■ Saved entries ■
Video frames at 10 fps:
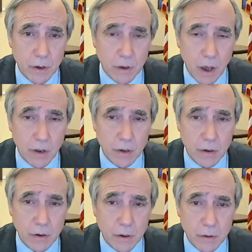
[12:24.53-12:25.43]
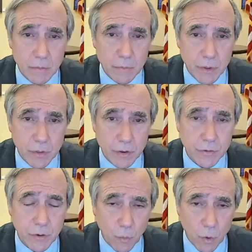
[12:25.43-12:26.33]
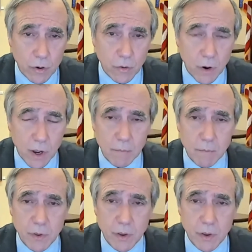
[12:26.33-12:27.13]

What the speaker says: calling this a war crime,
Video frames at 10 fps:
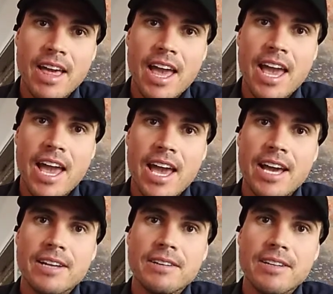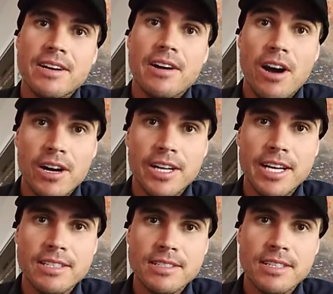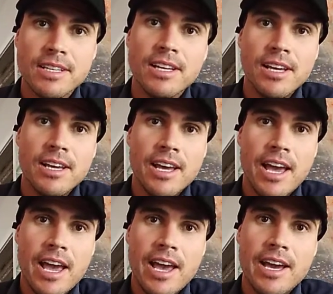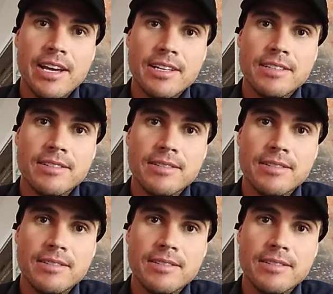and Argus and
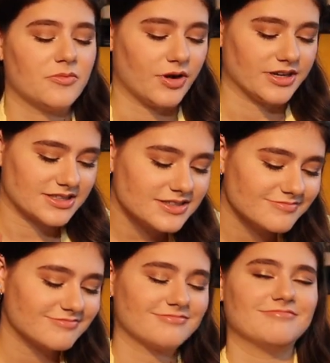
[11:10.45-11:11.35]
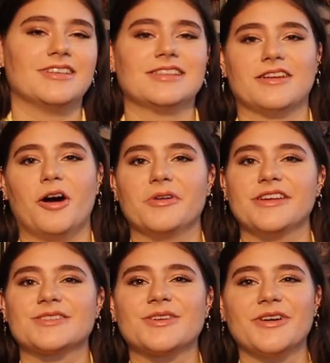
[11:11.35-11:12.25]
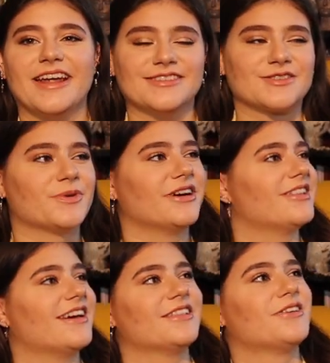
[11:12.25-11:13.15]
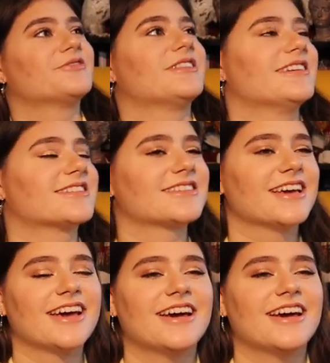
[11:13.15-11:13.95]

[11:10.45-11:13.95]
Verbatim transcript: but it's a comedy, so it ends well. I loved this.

■ HOW TO COMPLETE THIS TASK ■
Copy all the lines of data exactly as they appear, dropping any images.

■ WRITTEN ANSWER ■
Video frames at 10 fps:
[12:24.53-12:25.43]
[12:25.43-12:26.33]
[12:26.33-12:27.13]

What the speaker says: calling this a war crime,
Video frames at 10 fps:
and Argus and
[11:10.45-11:11.35]
[11:11.35-11:12.25]
[11:12.25-11:13.15]
[11:13.15-11:13.95]

[11:10.45-11:13.95]
Verbatim transcript: but it's a comedy, so it ends well. I loved this.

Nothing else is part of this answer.